In the bulk of his book Verhey addresses various concerns: sickness and suffering, gender and sexuality, economic justice and generosity, and the theocratic vision of the Bible (politics). Each topic receives similar treatment. An opening chapter engages the reader by highlighting the contemporary significance of the issue discussed. There follows a chapter examining the teachings and ministry of Jesus related to the issue at hand (e.g., Jesus’ healing ministry; his teachings on divorce). Next is a chapter detailing the efforts of the early church to remember Jesus in new and different situations. Here Verhey usually examines redacted material in the Synoptics, passages in the letters of Paul, or significant texts elsewhere in the New Testament. The important thing to note in these chapters is Verhey’s concern to highlight this material as witness, not to an additional set of norms on top of the teaching of Jesus, but to a set of practices in the early church of moral discourse, deliberation, and discernment. The ongoing value of this witness is not that of a final word on the issue of divorce, for example, but a canonical model of fidelity and creativity.
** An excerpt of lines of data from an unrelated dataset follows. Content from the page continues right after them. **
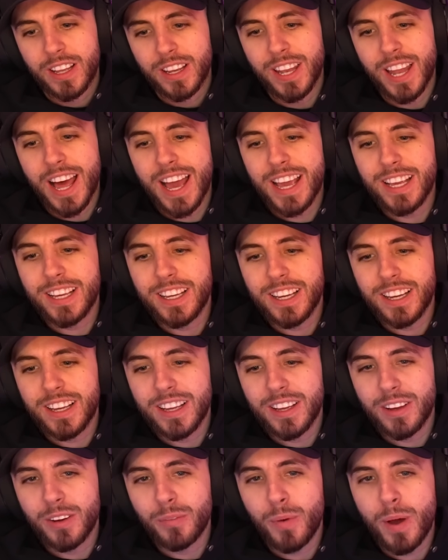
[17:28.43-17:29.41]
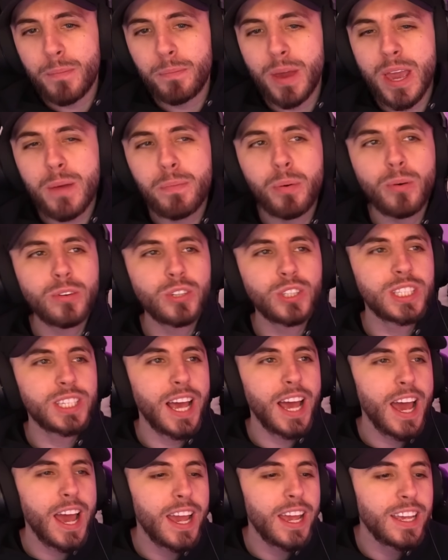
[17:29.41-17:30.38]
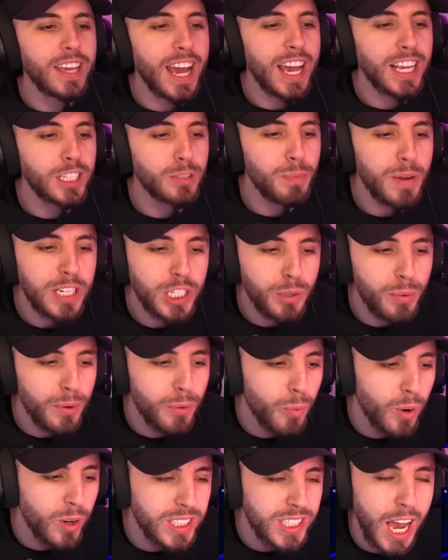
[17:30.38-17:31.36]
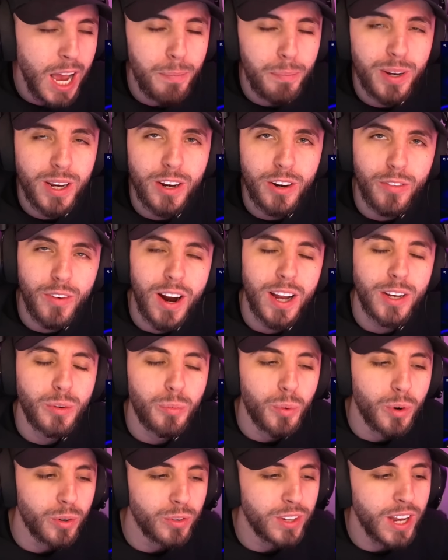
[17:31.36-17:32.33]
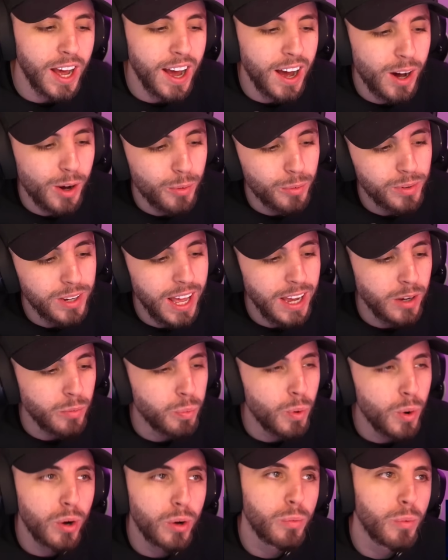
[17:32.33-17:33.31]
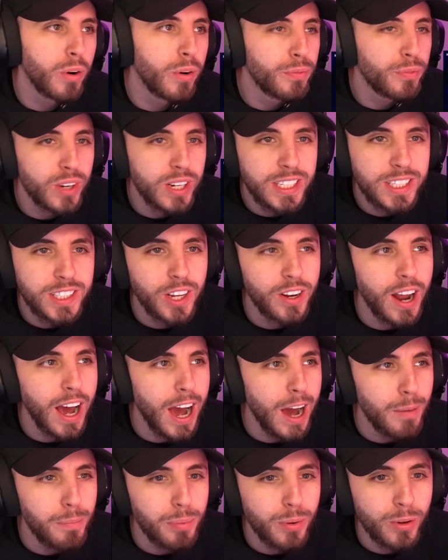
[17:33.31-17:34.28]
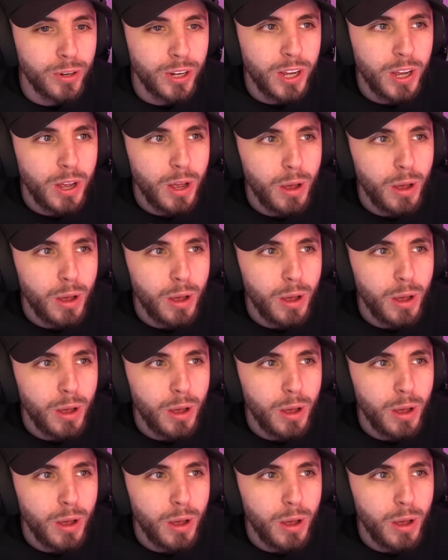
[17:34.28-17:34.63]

Like, when people say, especially with what's happening around the world now, like World War Three is going to happen.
A further chapter often illustrates from subsequent church history worthy examples of fidelity and creativity and indicates areas demanding such virtues from today’s church.
It needs to be stressed that Verhey’s examination of Scripture is informed, substantive, and critical yet appreciative of its canonical significance. He offers no cursory appeal to “biblical principles” extracted from this or that verse, but engages in detailed examination of historical, literary, and social dynamics of the biblical materials in an effort to provide a serious engagement with Scripture rather than reliance on conventional readings of it. His reading of Scripture is insightful and repeatedly exposes the reader to the seriousness and surprises of the moral demands of following Jesus.
Hollinger and Verhey have offered two very different textbooks that would serve two very different strategies for introducing Christian Ethics. Hollinger’s is the more conventional approach and addresses very ably many of the standard issues historically associated with the discipline. Verhey offers something rarely found in Christian Ethics textbooks — resources by which the Church can responsibly engage in moral dialogue on critical issues informed by serious engagement with Scripture. I wish I had had Hollinger’s book as I prepared for Ph.D. entry exams in Christian Ethics. I wish every pastor had Verhey’s book to help equip God’s people so that we might be better “able to instruct one another.”